Prompted by her experience with breast cancer, Barzilay is applying machine learning to oncology. She is collaborating with physicians and students to devise deep learning models that utilize images, text, and structured data to identify trends that affect early diagnosis, treatment, and disease prevention.[12]
Frontline Documentary
Following her battle with breast cancer in 2014, and her researching into applying artificial intelligence to improve early detection methods, she collaborated with Dr. Connie Lehman at Massachusetts General Hospital. While there Barzilay developed an AI-based system capable of predicting the likelihood of breast cancer up to five years in advance. The system leverages deep learning techniques to analyze mammograms and diagnostic notes, surpassing traditional pattern recognition by human radiologists. This breakthrough, while still in development, has the potential to significantly enhance early diagnosis and treatment outcomes. [1]
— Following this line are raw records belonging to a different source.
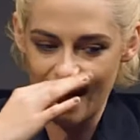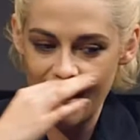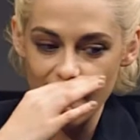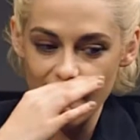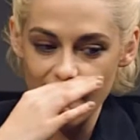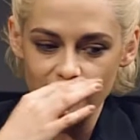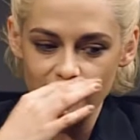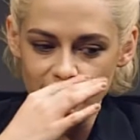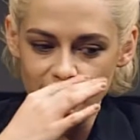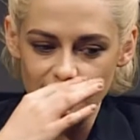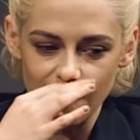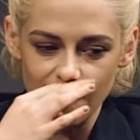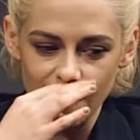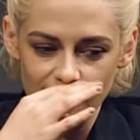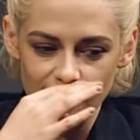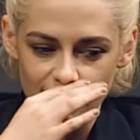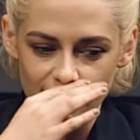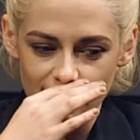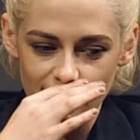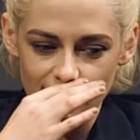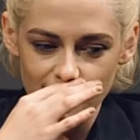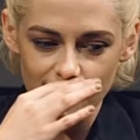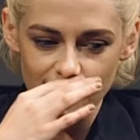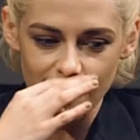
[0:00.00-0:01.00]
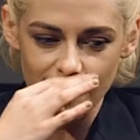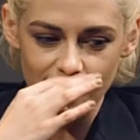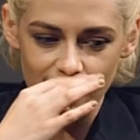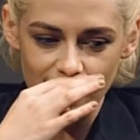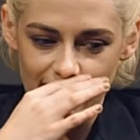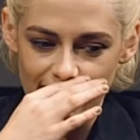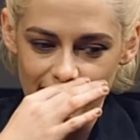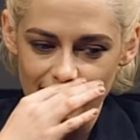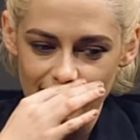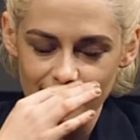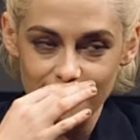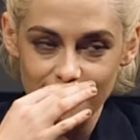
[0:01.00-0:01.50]

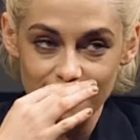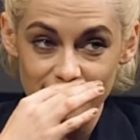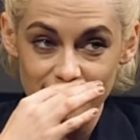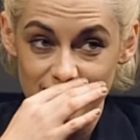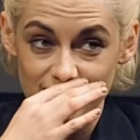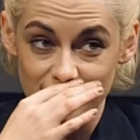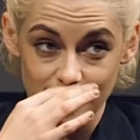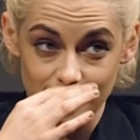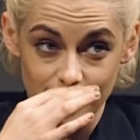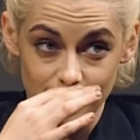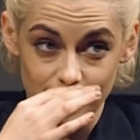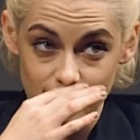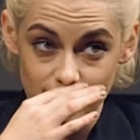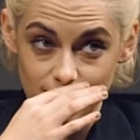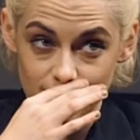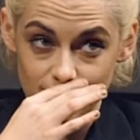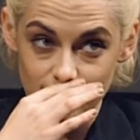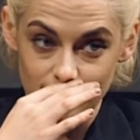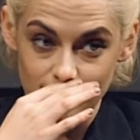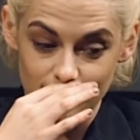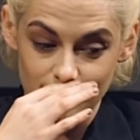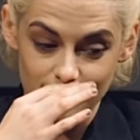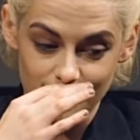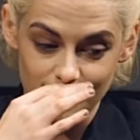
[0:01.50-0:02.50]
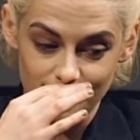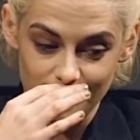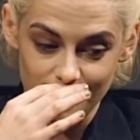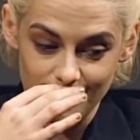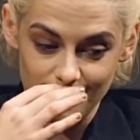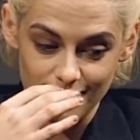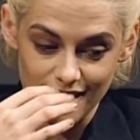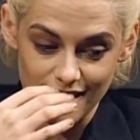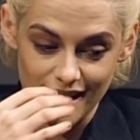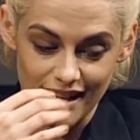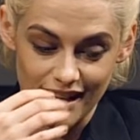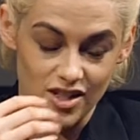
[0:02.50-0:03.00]
have a stylist,
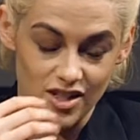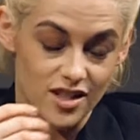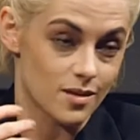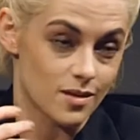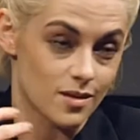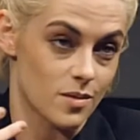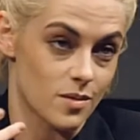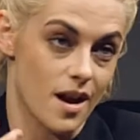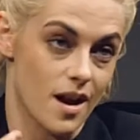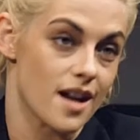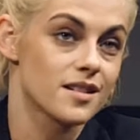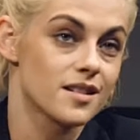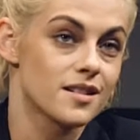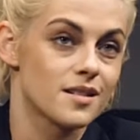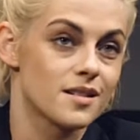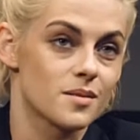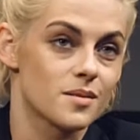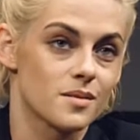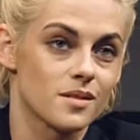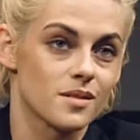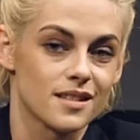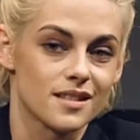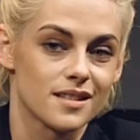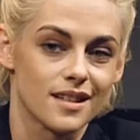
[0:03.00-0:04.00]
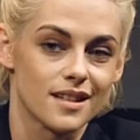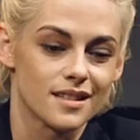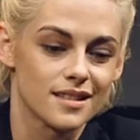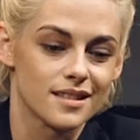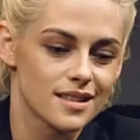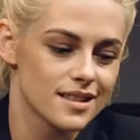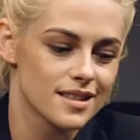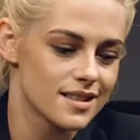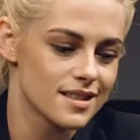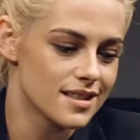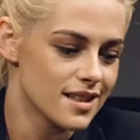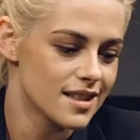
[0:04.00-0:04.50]
and she's rad. She's really
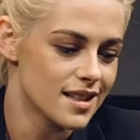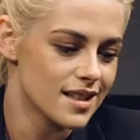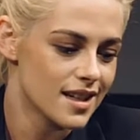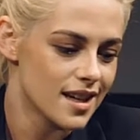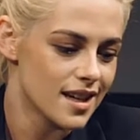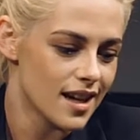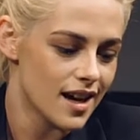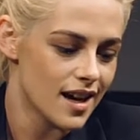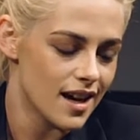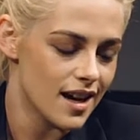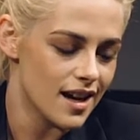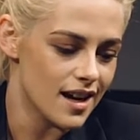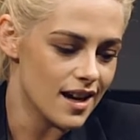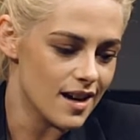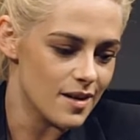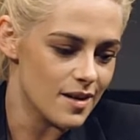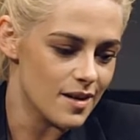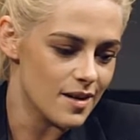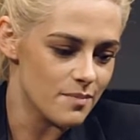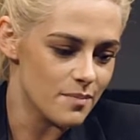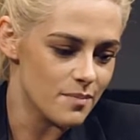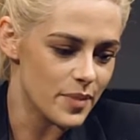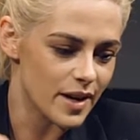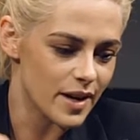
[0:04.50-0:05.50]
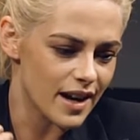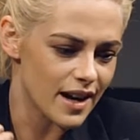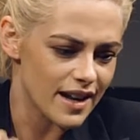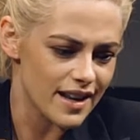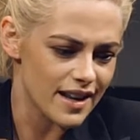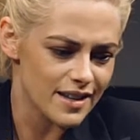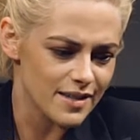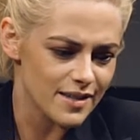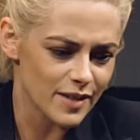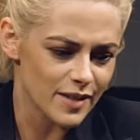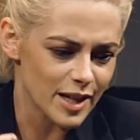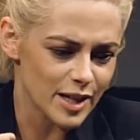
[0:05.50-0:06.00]
talented. But
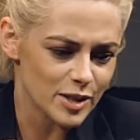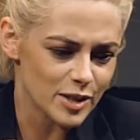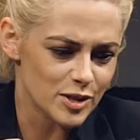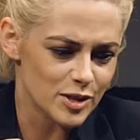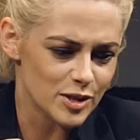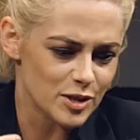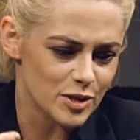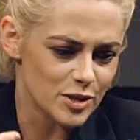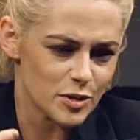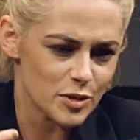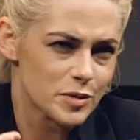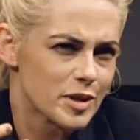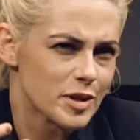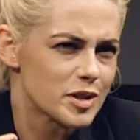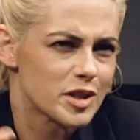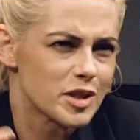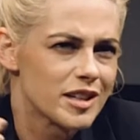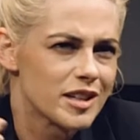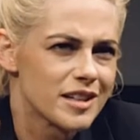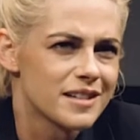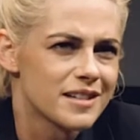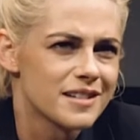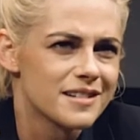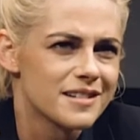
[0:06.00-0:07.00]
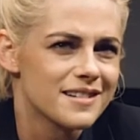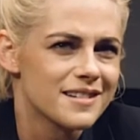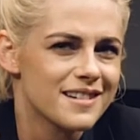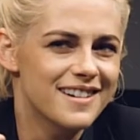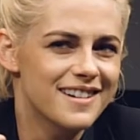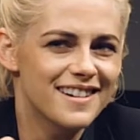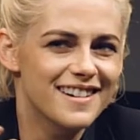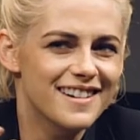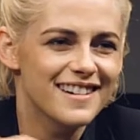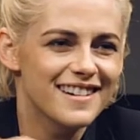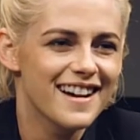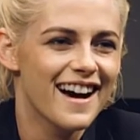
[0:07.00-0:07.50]
I like choose my shit.
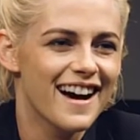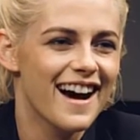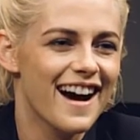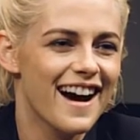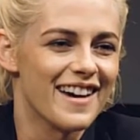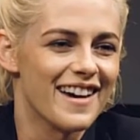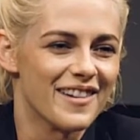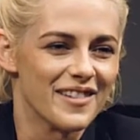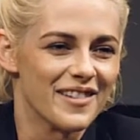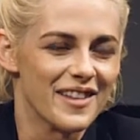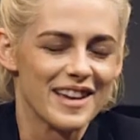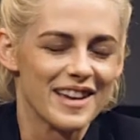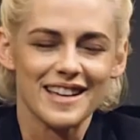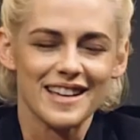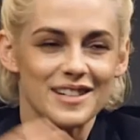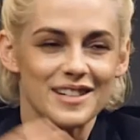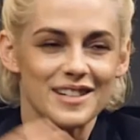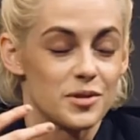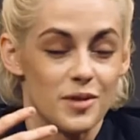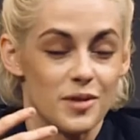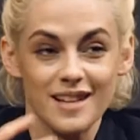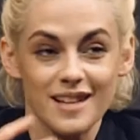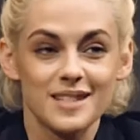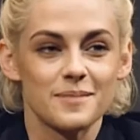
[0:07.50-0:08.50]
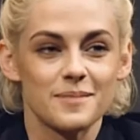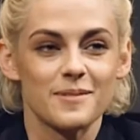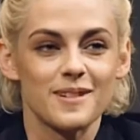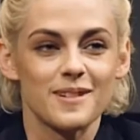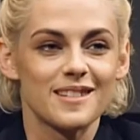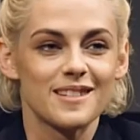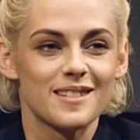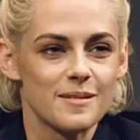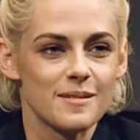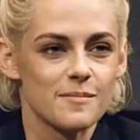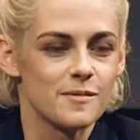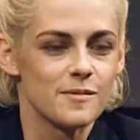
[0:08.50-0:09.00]
I don't like get dressed
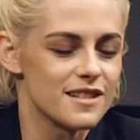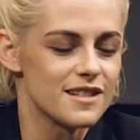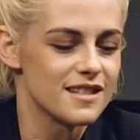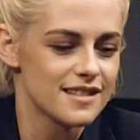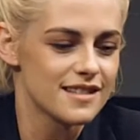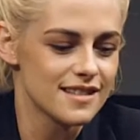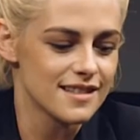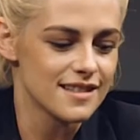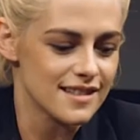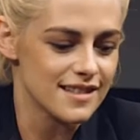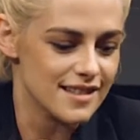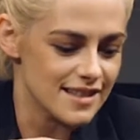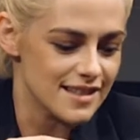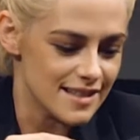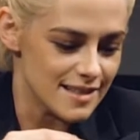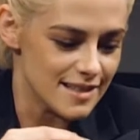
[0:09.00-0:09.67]
by someone.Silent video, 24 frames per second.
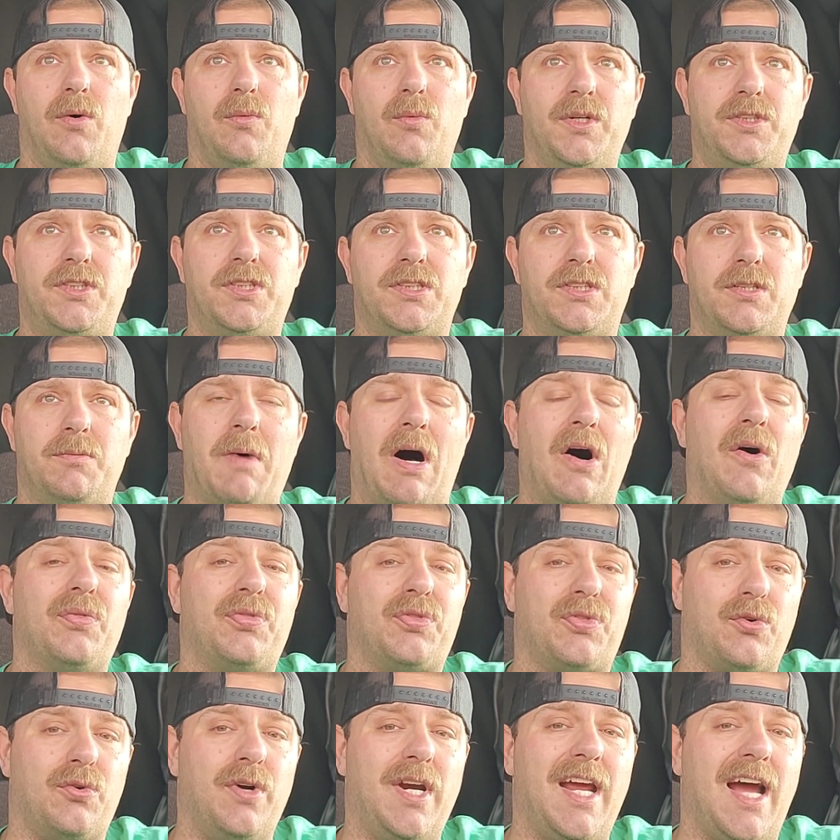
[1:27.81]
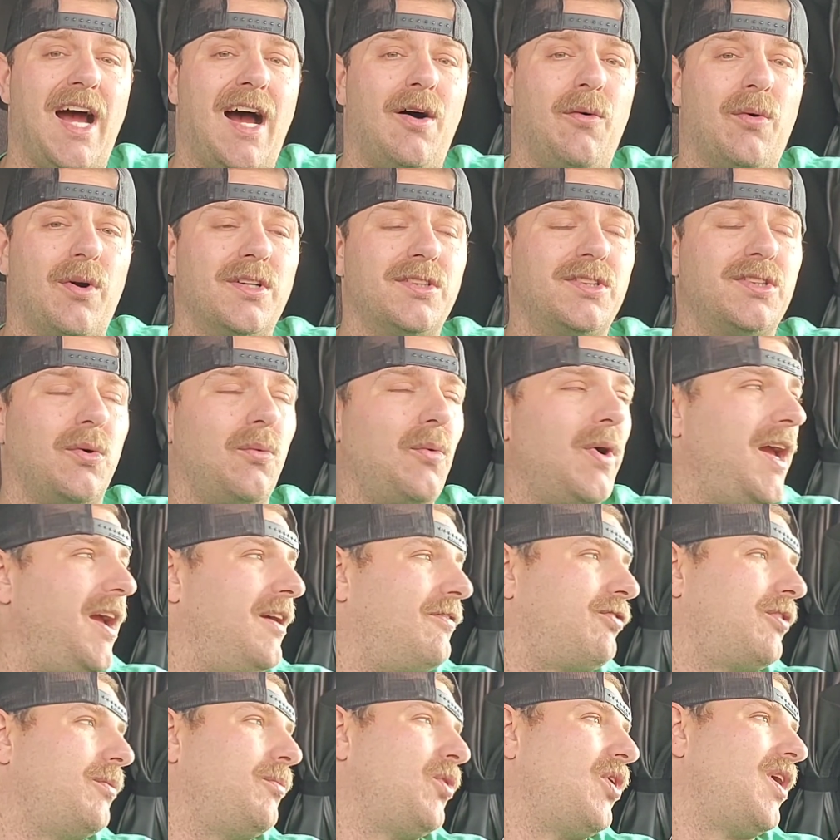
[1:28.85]
which is about three hours away
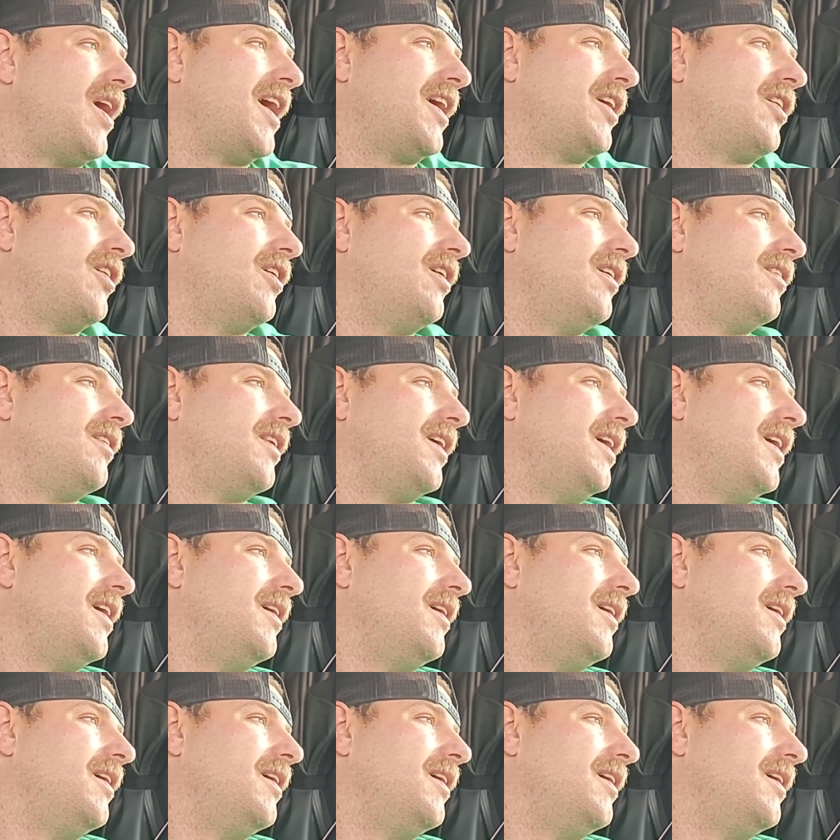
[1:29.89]
from where I currently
Barzilay’s work in this area was featured in the FRONTLINE documentary In the Age of AI, which explores the broader impact of artificial intelligence on society.
In 2018, Barzilay was appointed faculty lead for AI at the new MIT Jameel Clinic, a research center in the field of AI health sciences, including disease detection, drug discovery, and the development of medical devices.[13][14] In 2020, she was part of the team—with fellow MIT Jameel Clinic faculty lead Professor James J. Collins—that announced the discovery through deep learning of halicin, the first new antibiotic compound for 30 years, which kills over 35 powerful bacteria, including antimicrobial-resistant tuberculosis, the superbug C. difficile, and two of the World Health Organization's top-three most deadly bacteria.[15][16][17] In 2020, Collins, Barzilay and the MIT Jameel Clinic were also awarded funding through The Audacious Project to expand on the discovery of halicin in using AI to respond to the antibiotic resistance crisis through the development of new classes of antibiotics.[18][19]
Awards and recognition[edit]In 2017, Barzilay won the MacArthur Fellowship, known as the "Genius Grant", for "developing machine learning methods that enable computers to process and analyze vast amounts of human language data."[10][20] She is also a recipient of various awards including the NSF Career Award, the MIT Technology Review TR-35 Award, Microsoft Faculty Fellowship and several Best Paper Awards at NAACL and ACL.[20] Her teaching has also been recognized by MIT as she won the Jamieson Teaching Award in 2016.[20] She was nominated an AAAI Fellow in 2018 by the Association for the Advancement of Artificial Intelligence.
In 2020, she became the first recipient of the $1 million AAAI Squirrel AI Award for Artificial Intelligence for the Benefit of Humanity.[21] In 2023, she was elected to the National Academy of Medicine[22] and the National Academy of Engineering.[23]